Residual root dentin thickness for three different rotary systems: A comparative cone beam computed tomography in vitro study p. 48
Matam Glore Suneetha, Ahmed Abdul Moiz, Hateem Sharief, Kalyani Yedla, Mubashir Mirza Baig, Mohammed Ali Salem Abu Al Qomsan
DOI:10.4103/JISPPD.JISPPD_190_19  PMID:32174629
Background: Residual root dentin thickness (RDT) in endodontically treated teeth is a major factor that is responsible for longevity of treated tooth. Aims and Objectives: To evaluate and compare the amount of RDT during endodontic treatment using manual K-files and rotary Mtwo, ProTaper Next, and Hero shaper instruments. Settings and Design: Anin vitro study was carried out on a sample of 100 freshly extracted human single straight rooted mandibular first premolar teeth. Methodology: The teeth were divided into five groups of twenty each and mounted on wax rims for a preoperative cone beam computed tomography scan to calculate the dentin thickness 3 and 6 mm from the apex. All the teeth were treated according to their groups. Statistical Analysis: The observations were then statistically analyzed using one-way ANOVA to evaluate the difference among four groups followed by post hoc test for pairwise comparison.

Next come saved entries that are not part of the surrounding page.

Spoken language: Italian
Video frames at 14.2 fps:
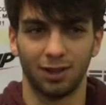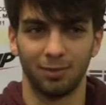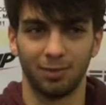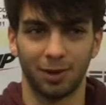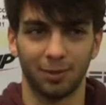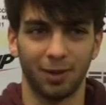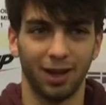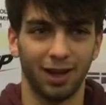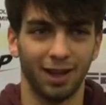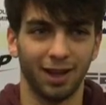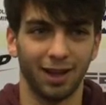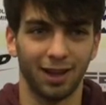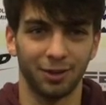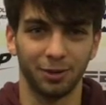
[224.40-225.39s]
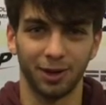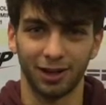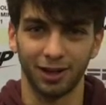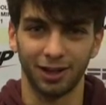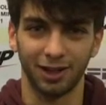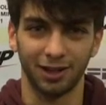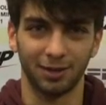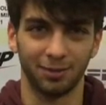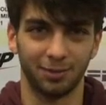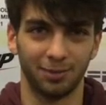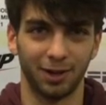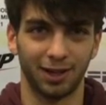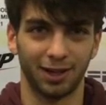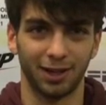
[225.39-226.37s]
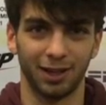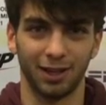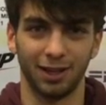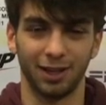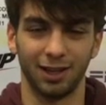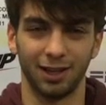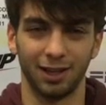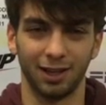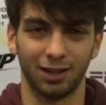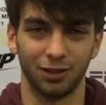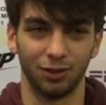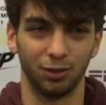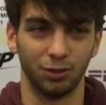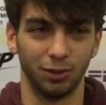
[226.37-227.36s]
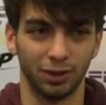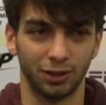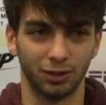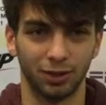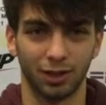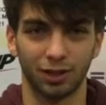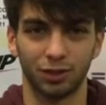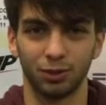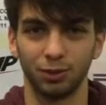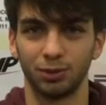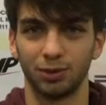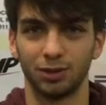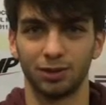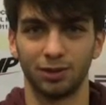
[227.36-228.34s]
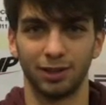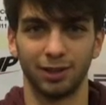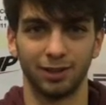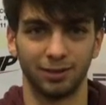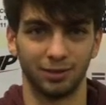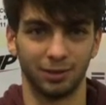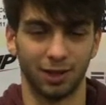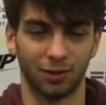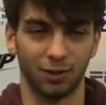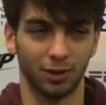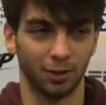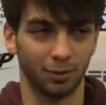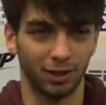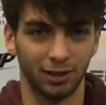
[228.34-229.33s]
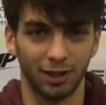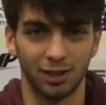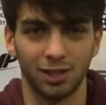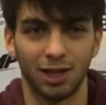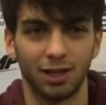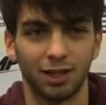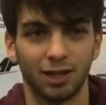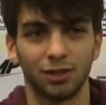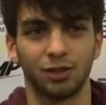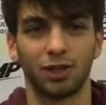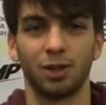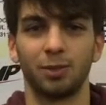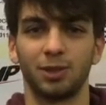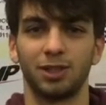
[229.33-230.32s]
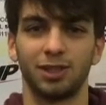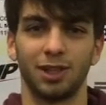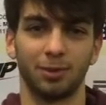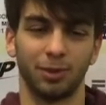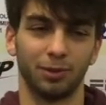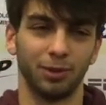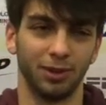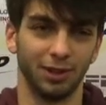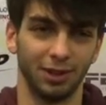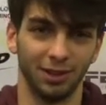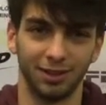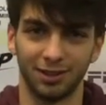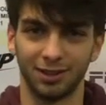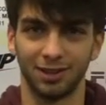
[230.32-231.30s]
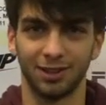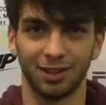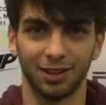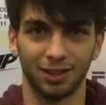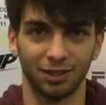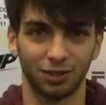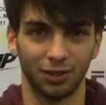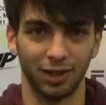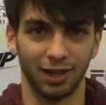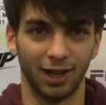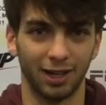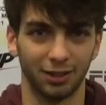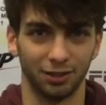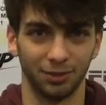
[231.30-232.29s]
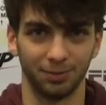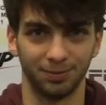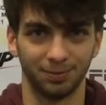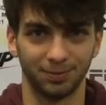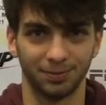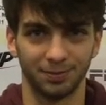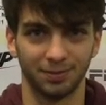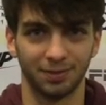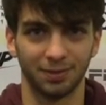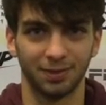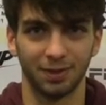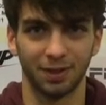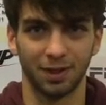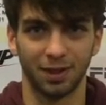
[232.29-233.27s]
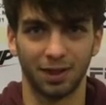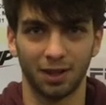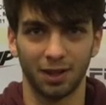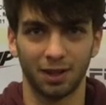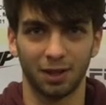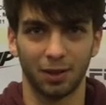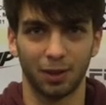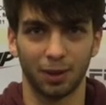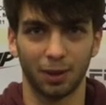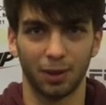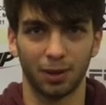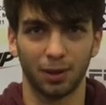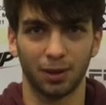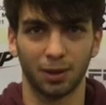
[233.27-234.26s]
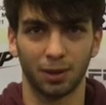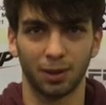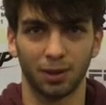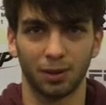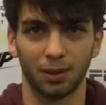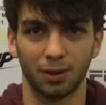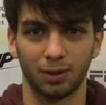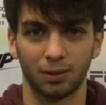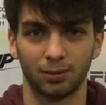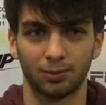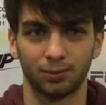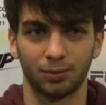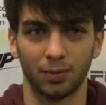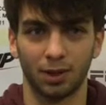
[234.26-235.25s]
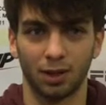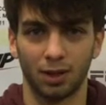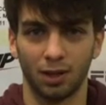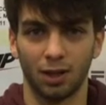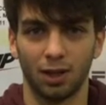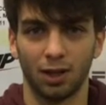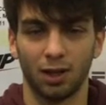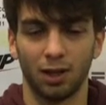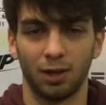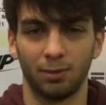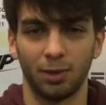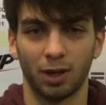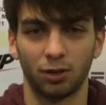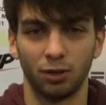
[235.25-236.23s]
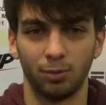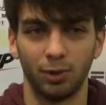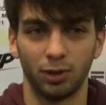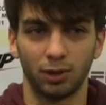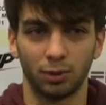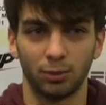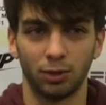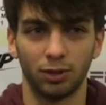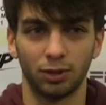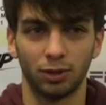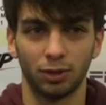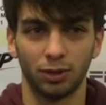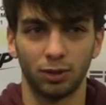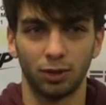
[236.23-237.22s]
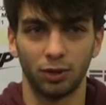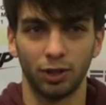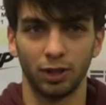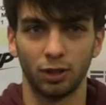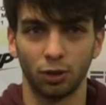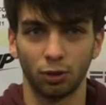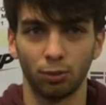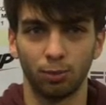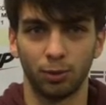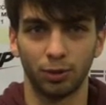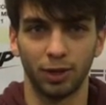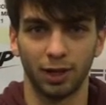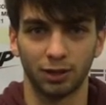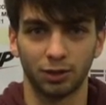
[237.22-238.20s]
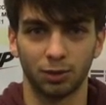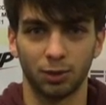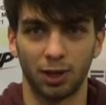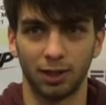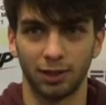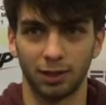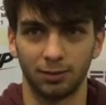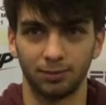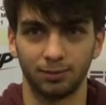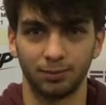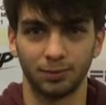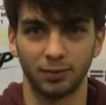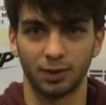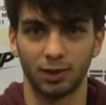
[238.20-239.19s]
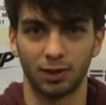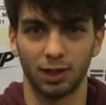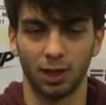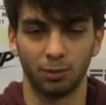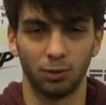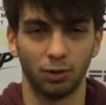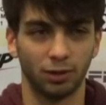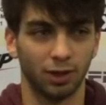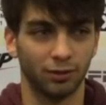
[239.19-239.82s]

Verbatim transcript: Per me è Guerrini perché con lui sono cresciuto e da quando abbiamo dieci anni che giochiamo insieme, quindi sono legato. La cosa che più ti ha colpito qui a Villafranca? Mi ha colpito molto il gruppo della squadra, che è molto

Results: Maximum preservation of dentin was seen in Group V (cleaning and shaping done with rotary Hero shaper files) at 3 and 6 mm from the apex, whereas minimum preservation of dentin was seen in Group IV at 3 mm (cleaning and shaping done with rotary ProTaper Next files) and Group II at 6 mm (cleaning and shaping done with hand K-stainless steel files) from the apex. Overall there was a statistically significant difference in RDT values between Group V and Groups I, II, III, IV both at 3 and 6 mm from the apex. Conclusion: Cleaning and shaping with rotary Hero shaper files preserved more amount of dentin when compared to hand K-files, rotary Mtwo, ProTaper Next.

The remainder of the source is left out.